## WHAT THE EXERCISE ASKS
Take the lines from the one containing "Frames from a" through the final line below and restate them exactly. Omit the pictures.

Stored items
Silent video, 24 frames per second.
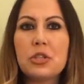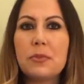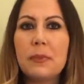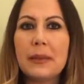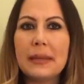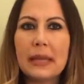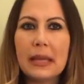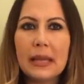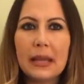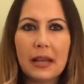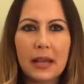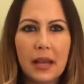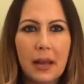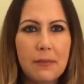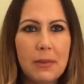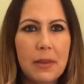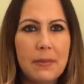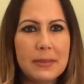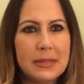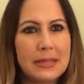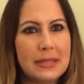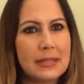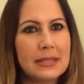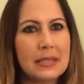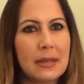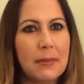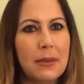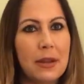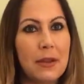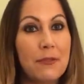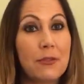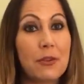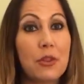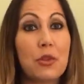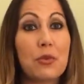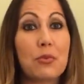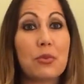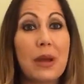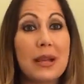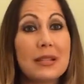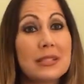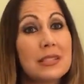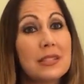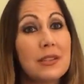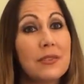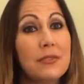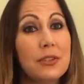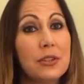You're making a commitment to somebody for the
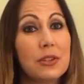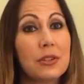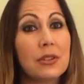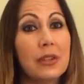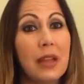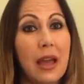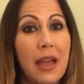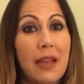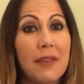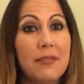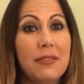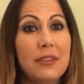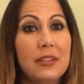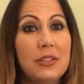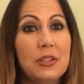rest of your life,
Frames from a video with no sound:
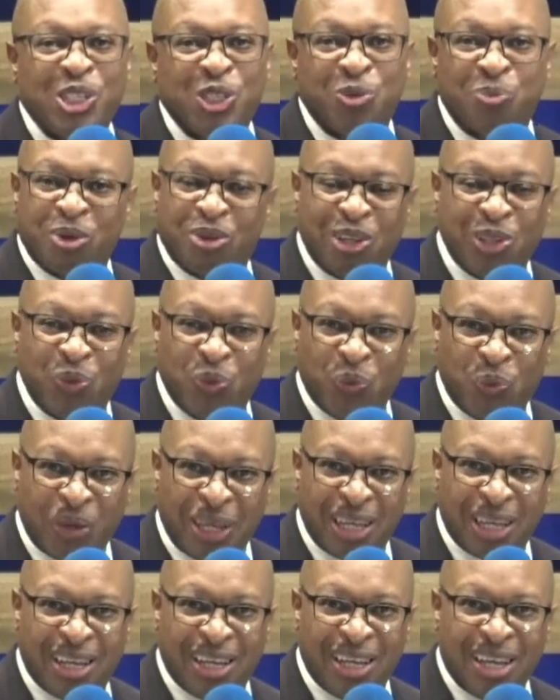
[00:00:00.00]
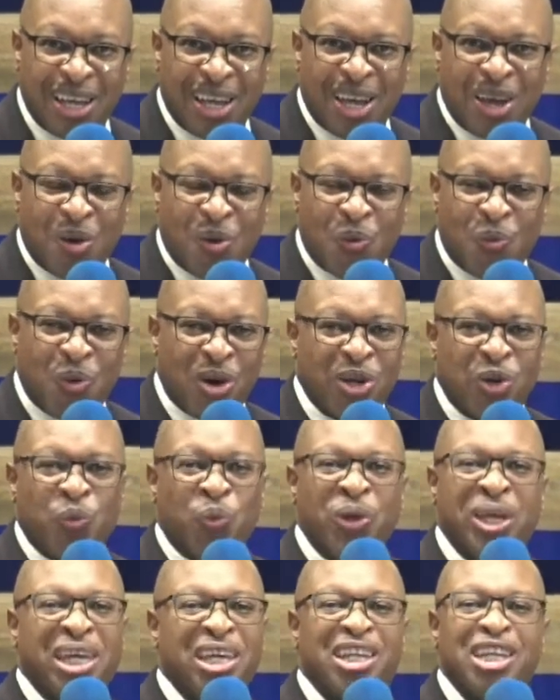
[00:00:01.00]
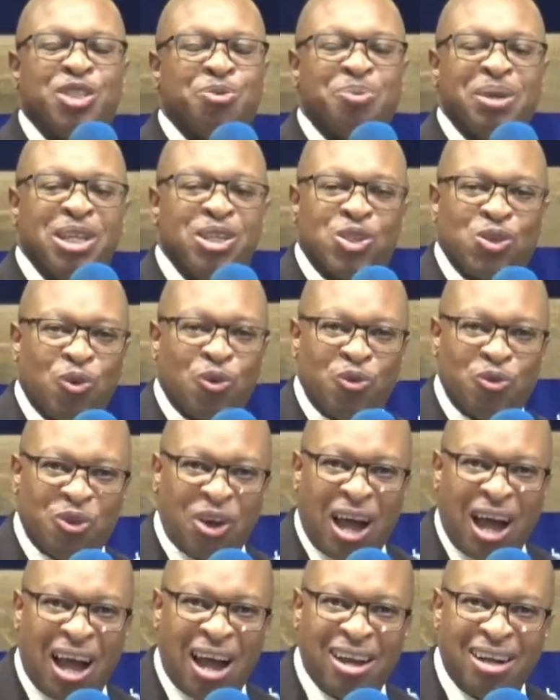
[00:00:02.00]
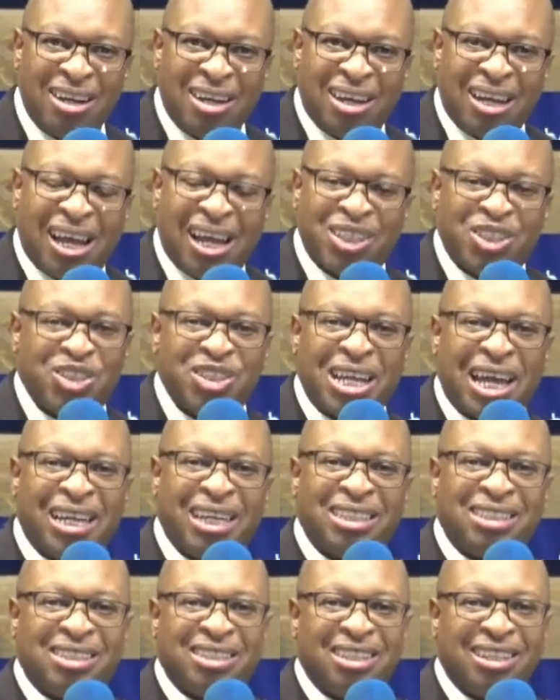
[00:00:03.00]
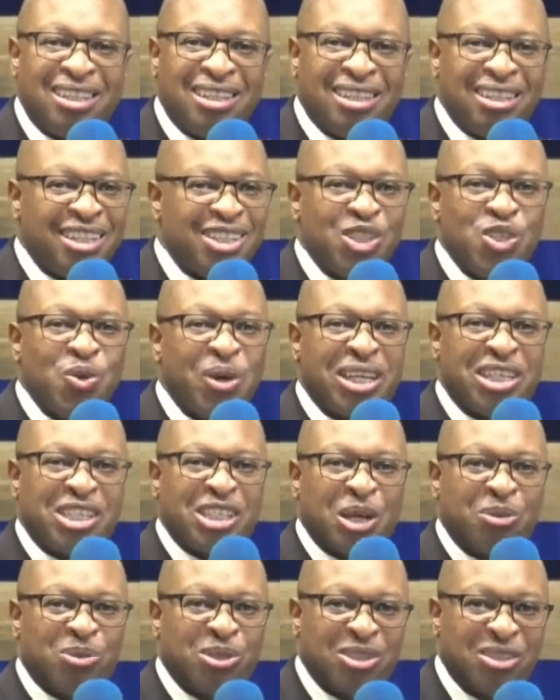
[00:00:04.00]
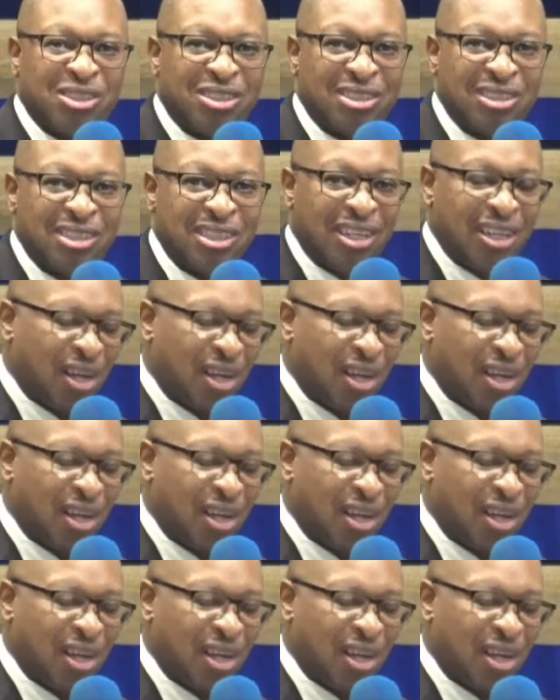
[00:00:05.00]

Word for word: Spirit week. What a week it has been so far, and tonight is no exception.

## RESPONSE TO THIS TASK
Frames from a video with no sound:
[00:00:00.00]
[00:00:01.00]
[00:00:02.00]
[00:00:03.00]
[00:00:04.00]
[00:00:05.00]

Word for word: Spirit week. What a week it has been so far, and tonight is no exception.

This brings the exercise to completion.